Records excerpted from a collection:
|---|

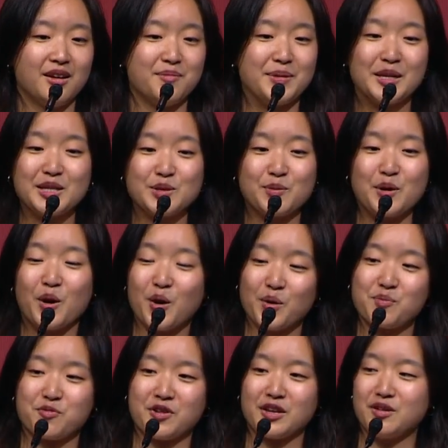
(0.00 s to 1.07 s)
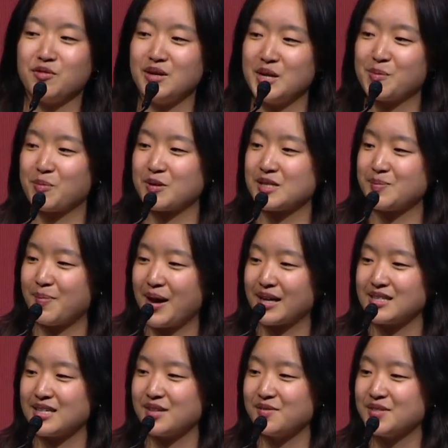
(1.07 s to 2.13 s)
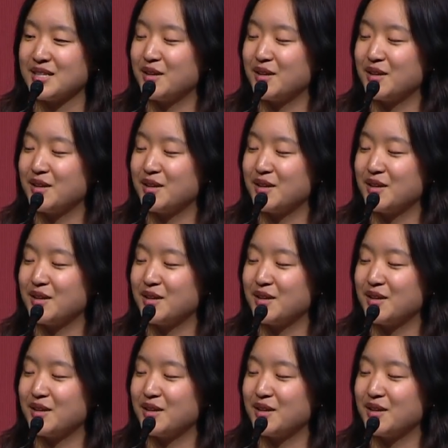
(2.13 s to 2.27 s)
Because we all bring unique perspectives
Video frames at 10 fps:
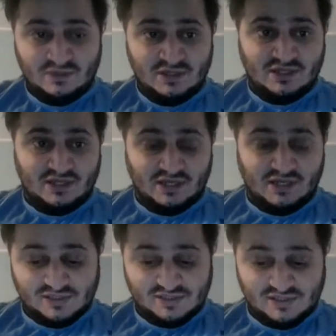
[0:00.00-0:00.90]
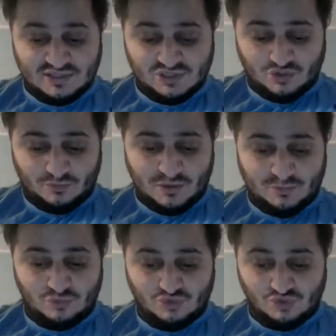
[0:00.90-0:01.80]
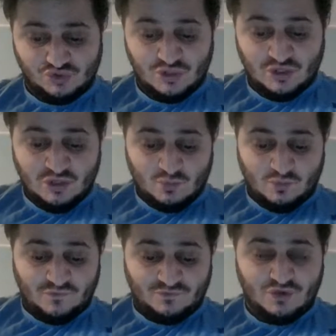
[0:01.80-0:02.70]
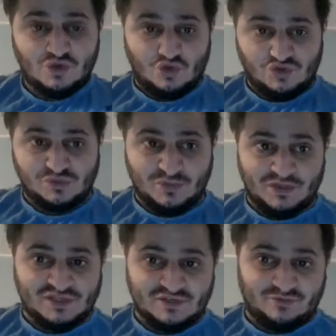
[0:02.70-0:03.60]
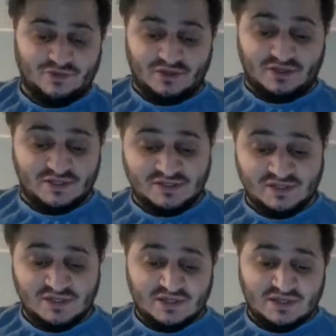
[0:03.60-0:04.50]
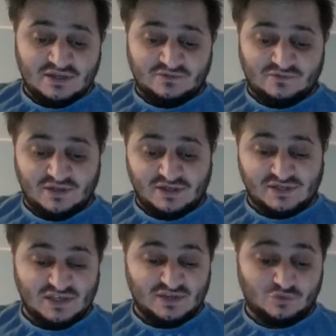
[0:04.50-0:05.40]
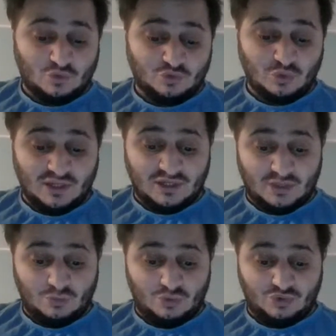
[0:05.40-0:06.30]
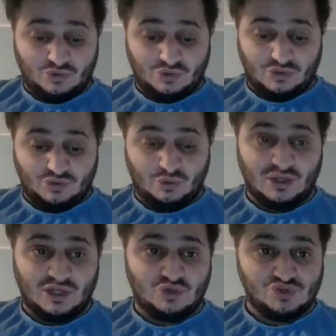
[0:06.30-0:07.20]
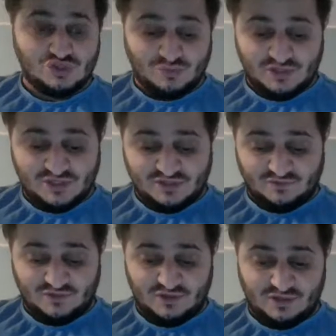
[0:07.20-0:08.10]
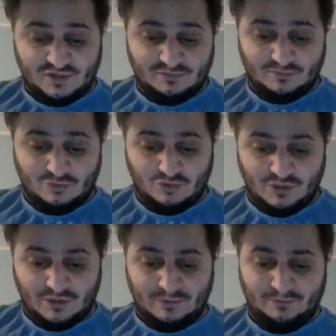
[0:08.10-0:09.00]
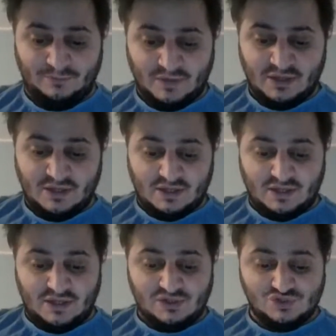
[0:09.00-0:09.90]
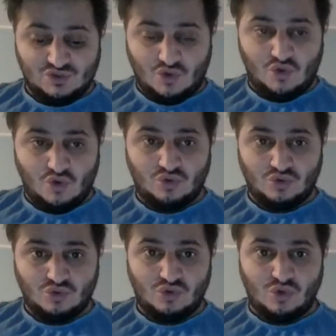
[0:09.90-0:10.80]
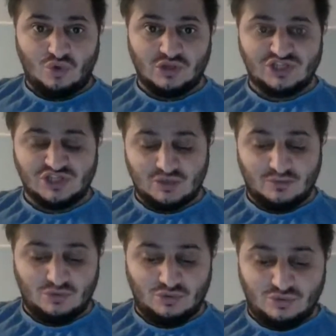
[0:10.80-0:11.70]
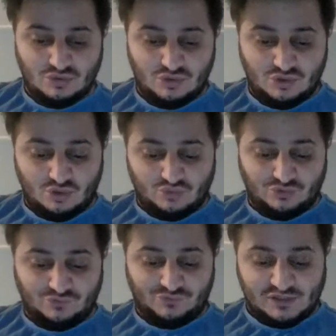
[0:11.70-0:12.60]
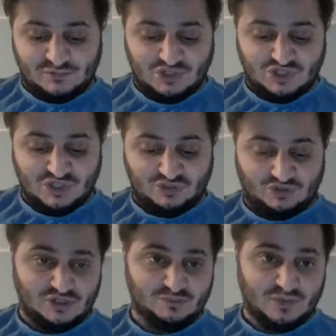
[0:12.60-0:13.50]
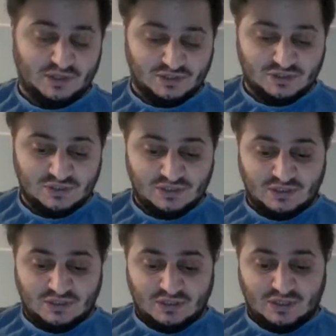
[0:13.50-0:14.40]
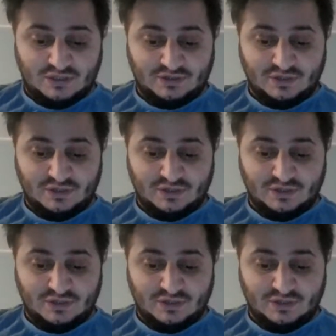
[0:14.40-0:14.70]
analysis. It's not people just with conspiracy theories. Even though I don't like that word, I don't like conspiracy theory, but it is all legitimate, stuff that's being shared on this page, and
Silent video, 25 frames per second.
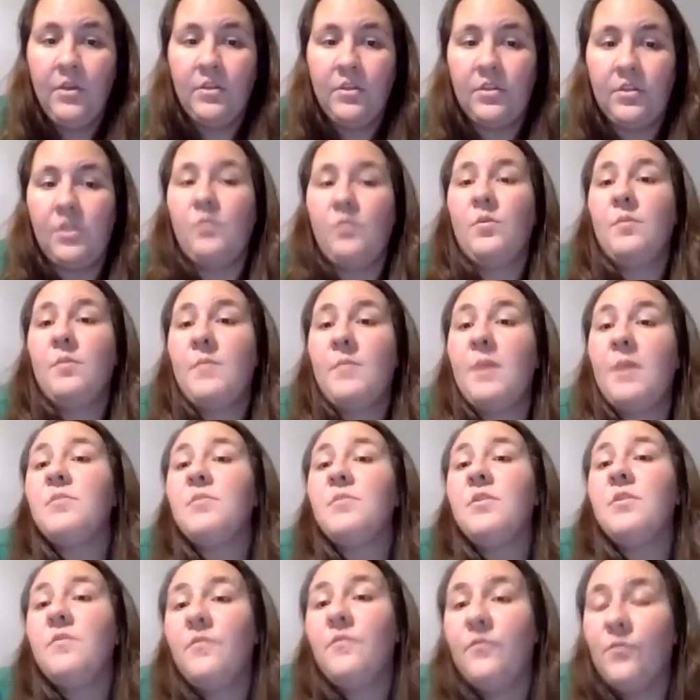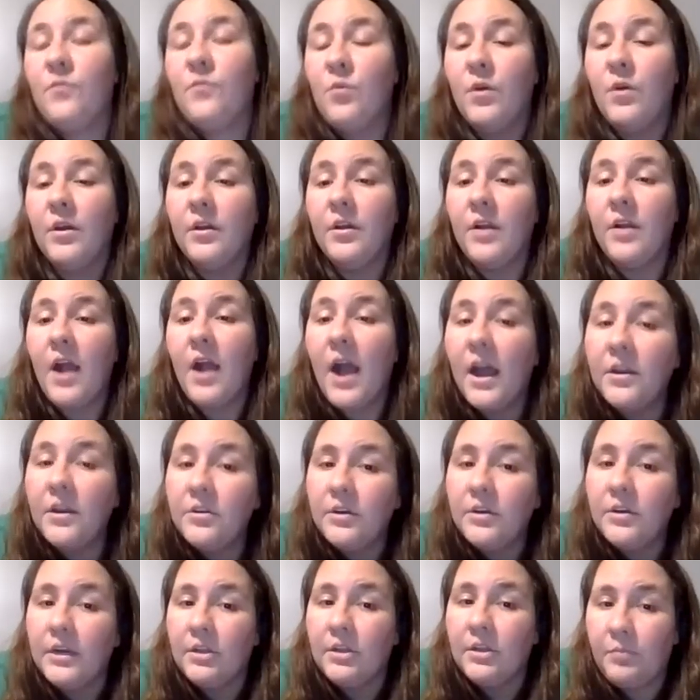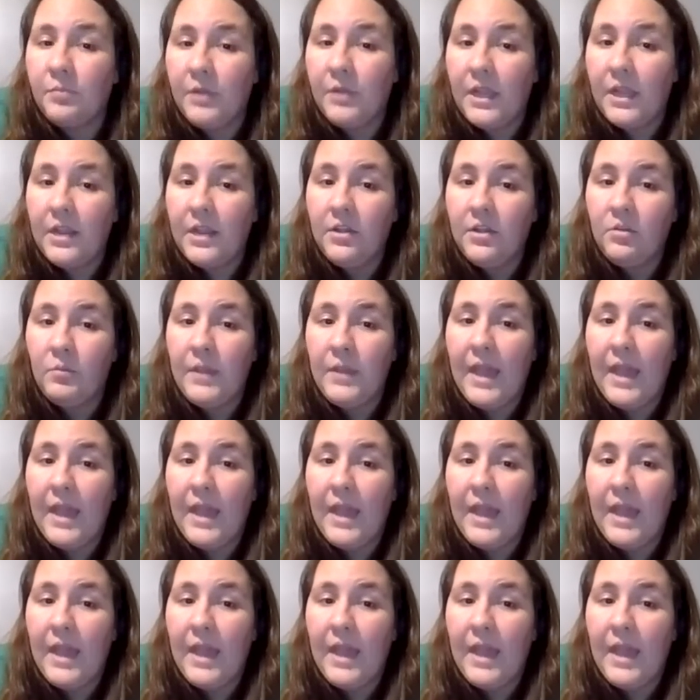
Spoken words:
So remember, for hundreds place,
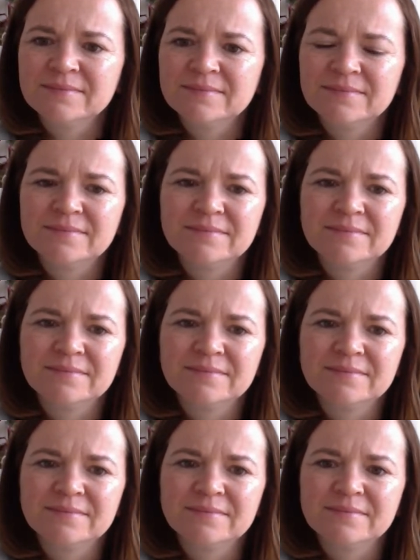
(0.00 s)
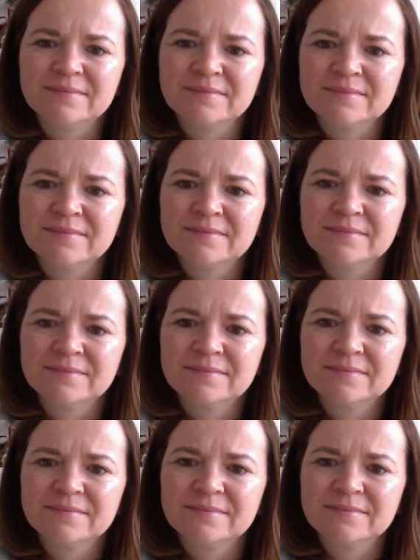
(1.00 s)

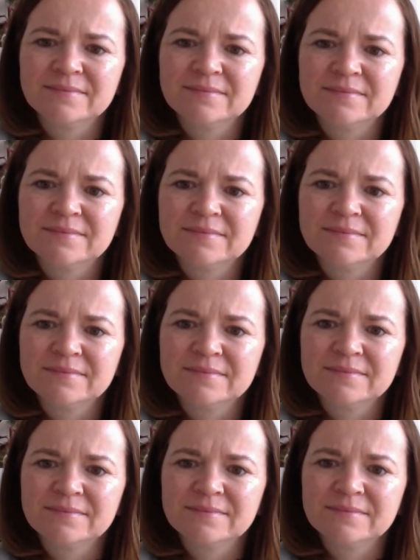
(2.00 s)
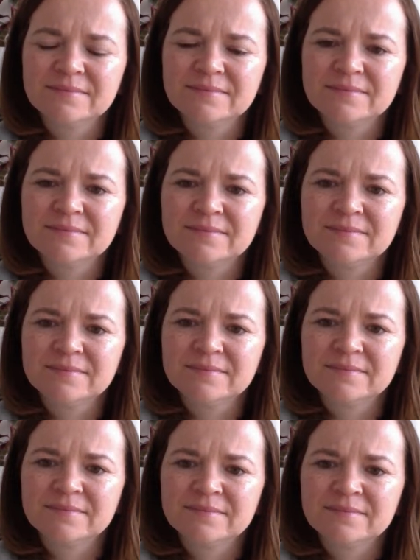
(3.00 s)

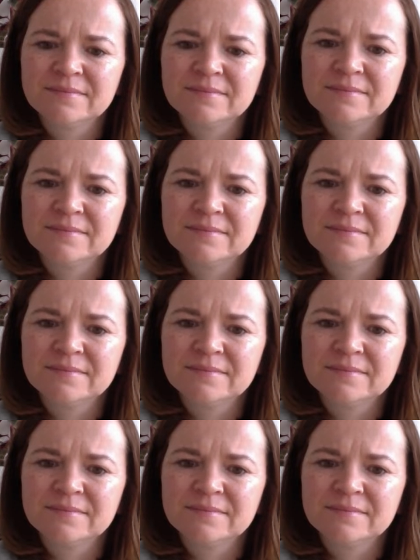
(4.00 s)
This person isn't speaking.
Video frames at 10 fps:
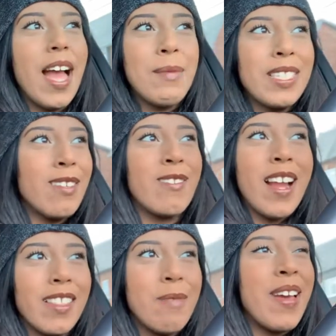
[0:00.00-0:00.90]
I'm still
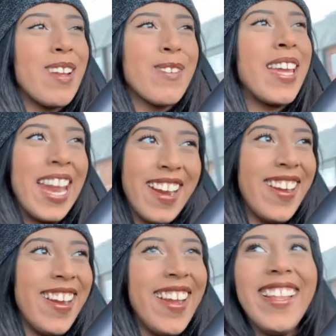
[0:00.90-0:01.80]
rock them. I don't care.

|---|

Your instructions: Word for word, restate all of the data, but do not copy the pictures.

The completed task:
(0.00 s to 1.07 s)
(1.07 s to 2.13 s)
(2.13 s to 2.27 s)
Because we all bring unique perspectives
Video frames at 10 fps:
[0:00.00-0:00.90]
[0:00.90-0:01.80]
[0:01.80-0:02.70]
[0:02.70-0:03.60]
[0:03.60-0:04.50]
[0:04.50-0:05.40]
[0:05.40-0:06.30]
[0:06.30-0:07.20]
[0:07.20-0:08.10]
[0:08.10-0:09.00]
[0:09.00-0:09.90]
[0:09.90-0:10.80]
[0:10.80-0:11.70]
[0:11.70-0:12.60]
[0:12.60-0:13.50]
[0:13.50-0:14.40]
[0:14.40-0:14.70]
analysis. It's not people just with conspiracy theories. Even though I don't like that word, I don't like conspiracy theory, but it is all legitimate, stuff that's being shared on this page, and
Silent video, 25 frames per second.
Spoken words:
So remember, for hundreds place,
(0.00 s)
(1.00 s)

(2.00 s)
(3.00 s)

(4.00 s)
This person isn't speaking.
Video frames at 10 fps:
[0:00.00-0:00.90]
I'm still
[0:00.90-0:01.80]
rock them. I don't care.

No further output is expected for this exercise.